XXI

A Máscara



Estátua alegórica no gosto da Renascença



Reparae. Que primor de graças florentinas!
Na suave ondulação do corpo musculoso,
A Força e a Elegância ostentam-se divinas.
Essa esbelta mulher, — bloco maravilhoso,
Divinamente forte, e docemente guapa,
Destinada parece a um leito sumptuoso,
A ser a distracção d’um rei ou de algum papa.

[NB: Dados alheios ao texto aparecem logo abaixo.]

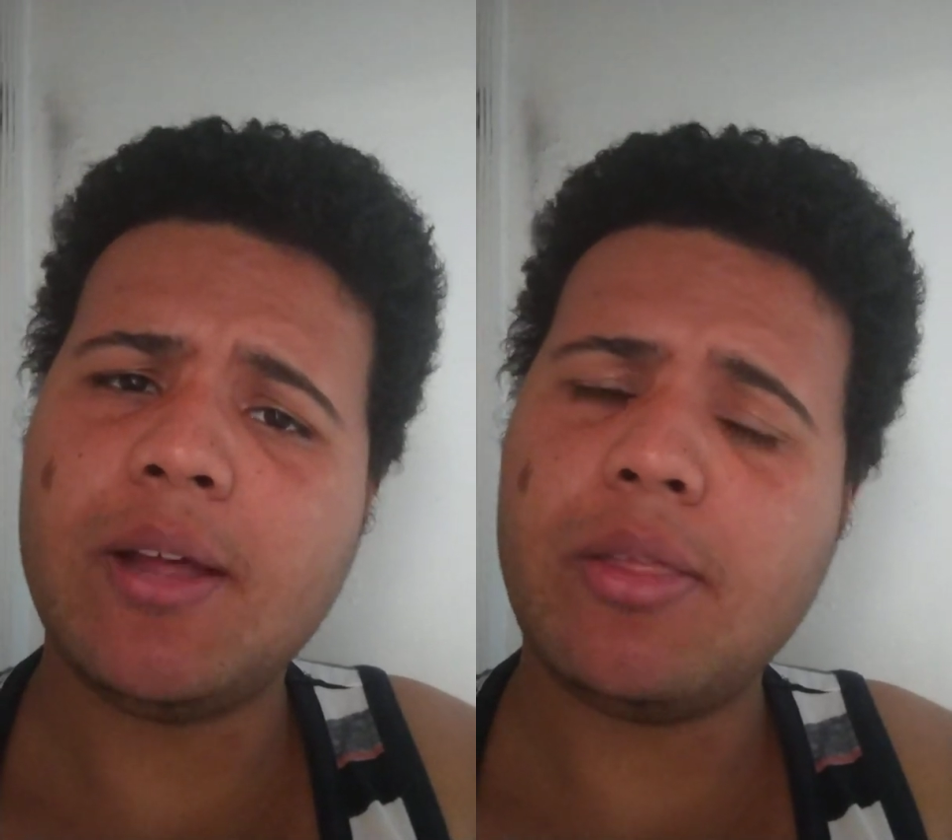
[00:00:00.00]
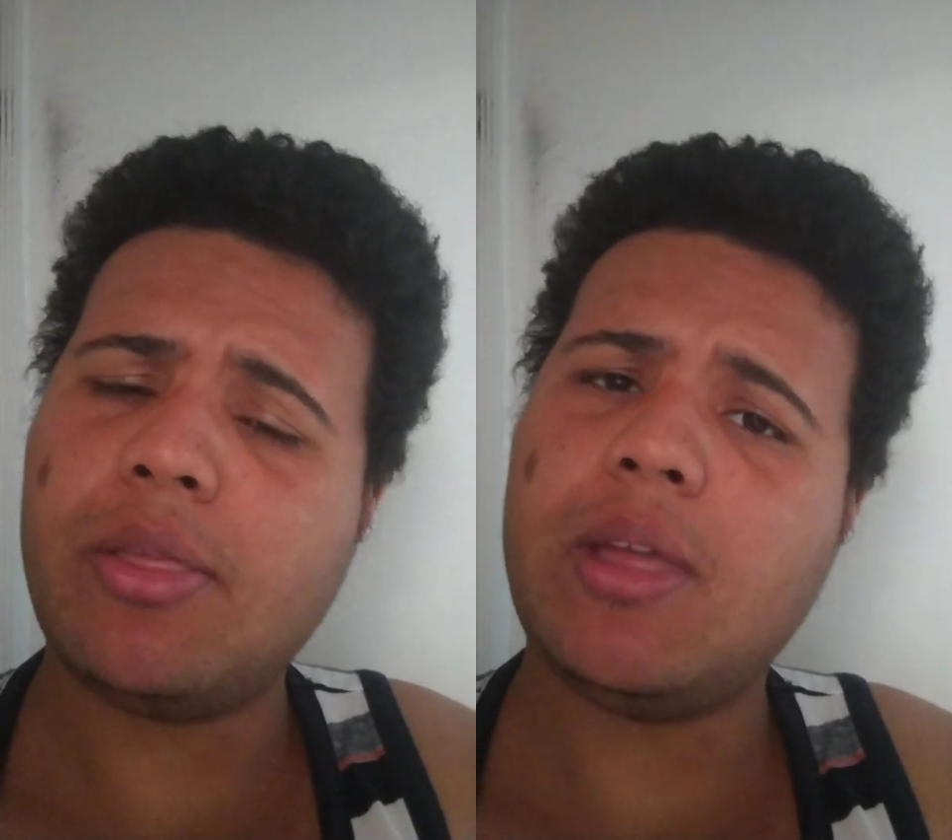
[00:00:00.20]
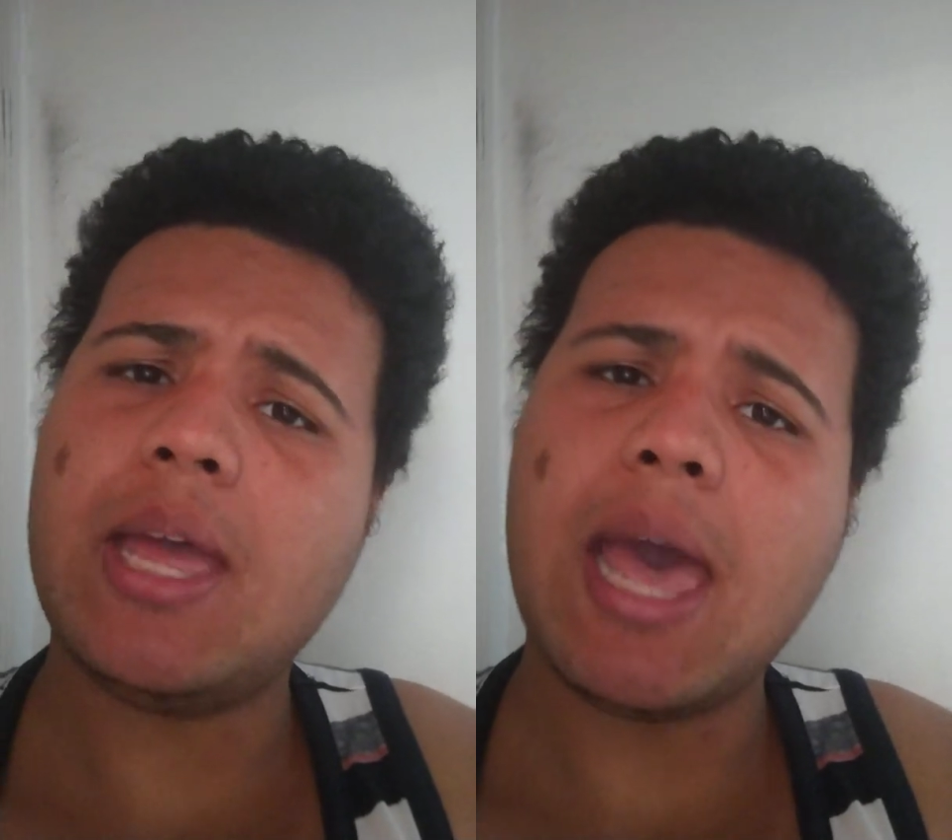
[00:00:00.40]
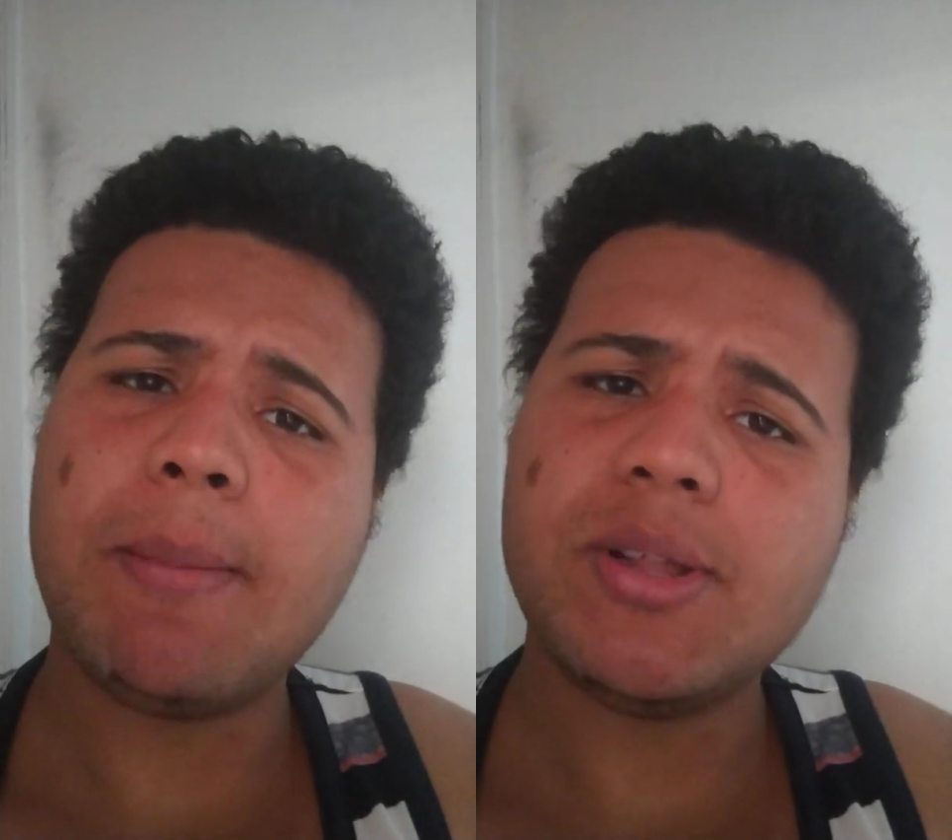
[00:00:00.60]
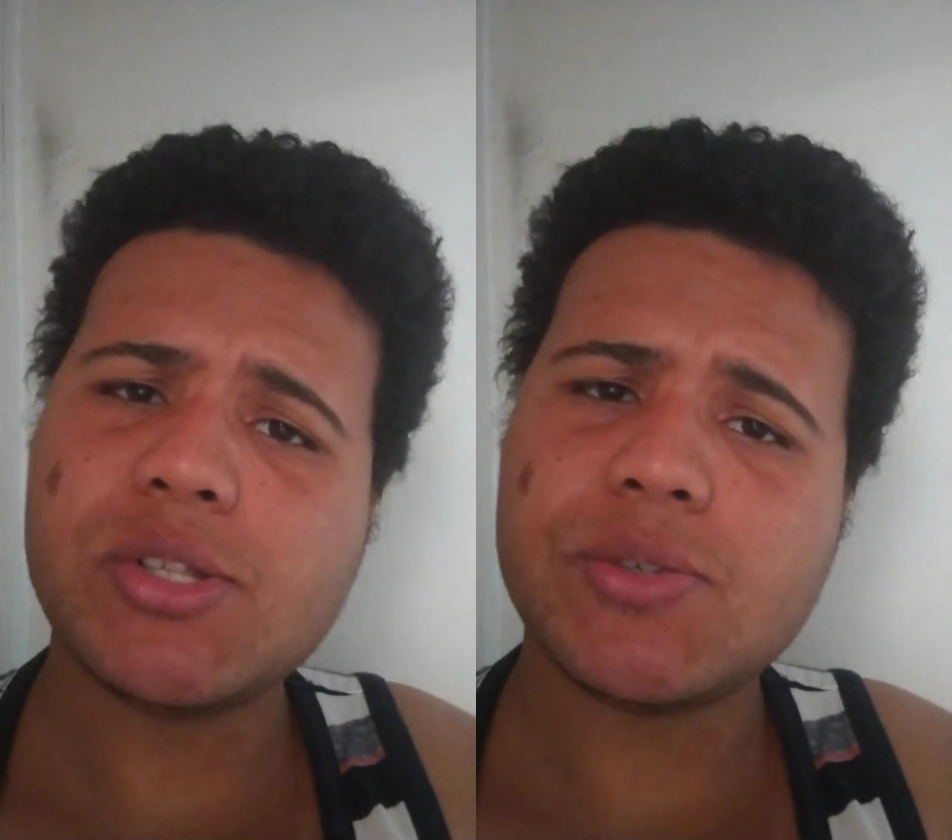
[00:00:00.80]
healthy
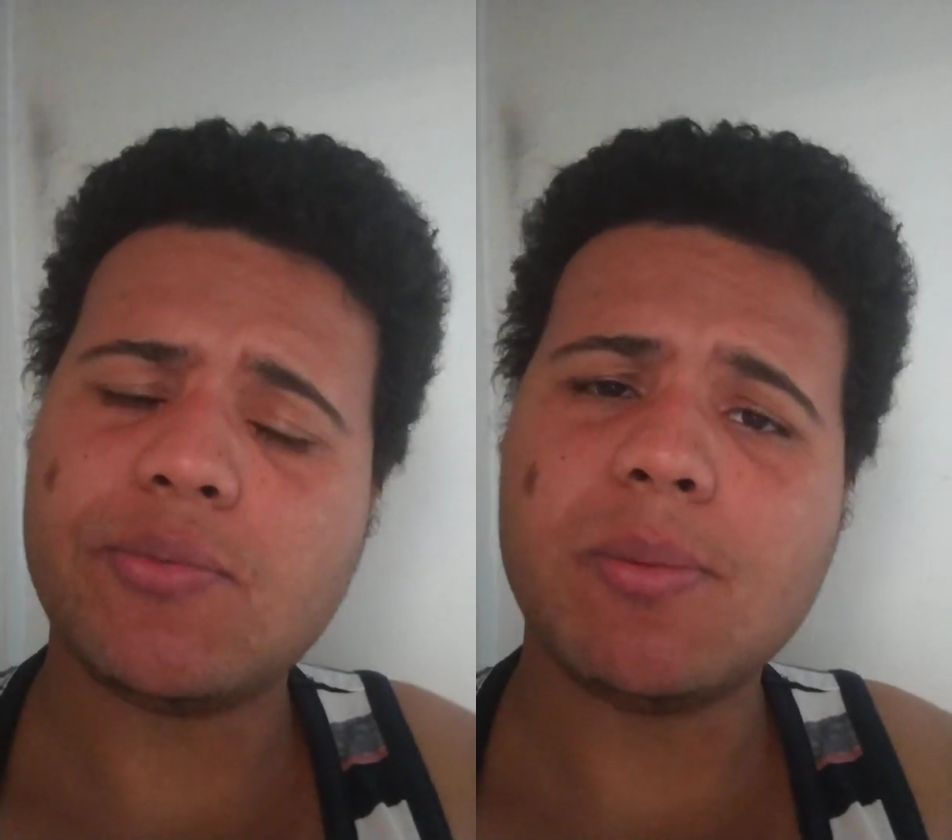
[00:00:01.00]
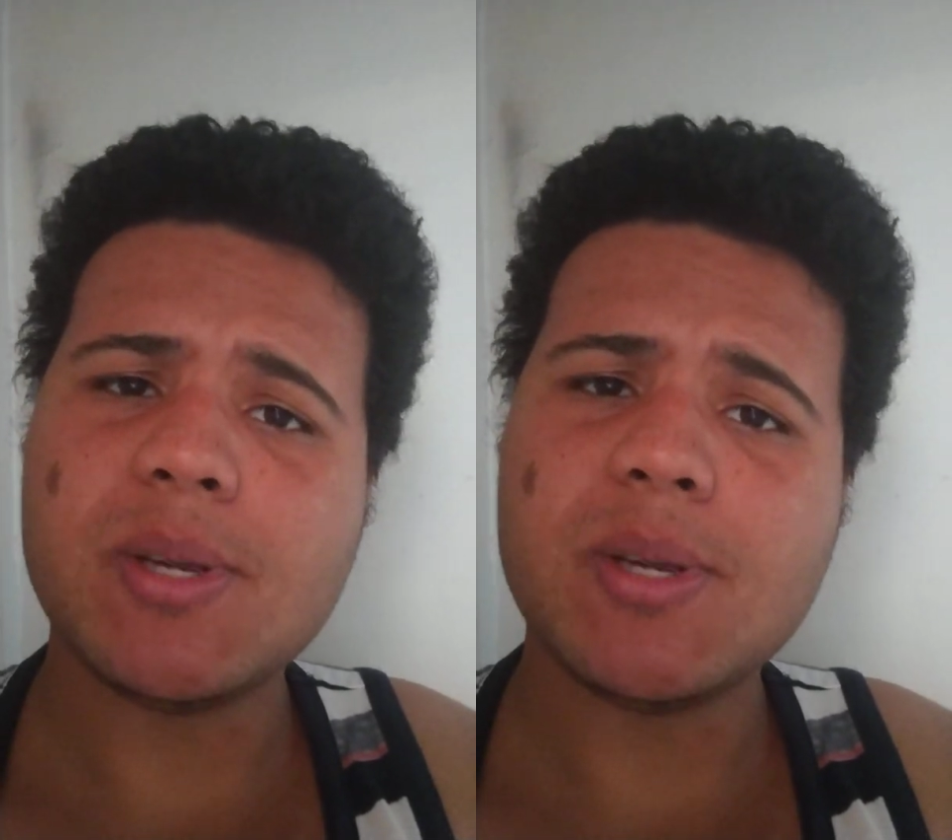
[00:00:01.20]
habits for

Olhae aquele rir fino e voluptuoso,
Num éxtase ideal de fátua garridice;
O escarninho olhar, lànguido e mentiroso;
O rosto peregrino, a transluzir meiguice,
Que parece dizer, vencedor e orgulhoso:
«Chama por mim o Amor; a Volupia sorri-me!...»
A este ser gentil, cheio de majestade,
Vede que seduções a gentileza imprime!
Mas vejamos melhor o vulto da beldade.

Ó surpresa fatal! blasfemia que a arte gera!
A divina mulher de rosto sedutor
Duas cabeças tem, como infernal quimera!

Mas não! É simples másc’ra, o rosto enganador,
A face que apresenta um riso triunfal.
Como vēdes, lá está, crispado horrivelmente,
O verdadeiro rosto, a cabeça real,
Que se esconde, a chorar, na máscara ridente.
— Ó misera beleza I o esplendoroso rio
Do teu pranto vem dar á foz dos meus abrolhos;
A tua falsidade embriaga.me, e eu sorrio
Com os caudaes que a Dôr faz brotar dos teus olhos!

– Mas porque ha de chorar a beleza correcta
Que a seus pés pode ver todo o homem vencido?
Que misterioso mal faz carpir essa atléta?

— Ela chora, sabel, porque já tem vivido,

E ainda viva está!... Mas o que mais deplora,
O que mais exacerba a sua mágoa atroz,
É que ainda amanhan viverá, como agora...
A’manhan, e depois, e sempre! — como nós!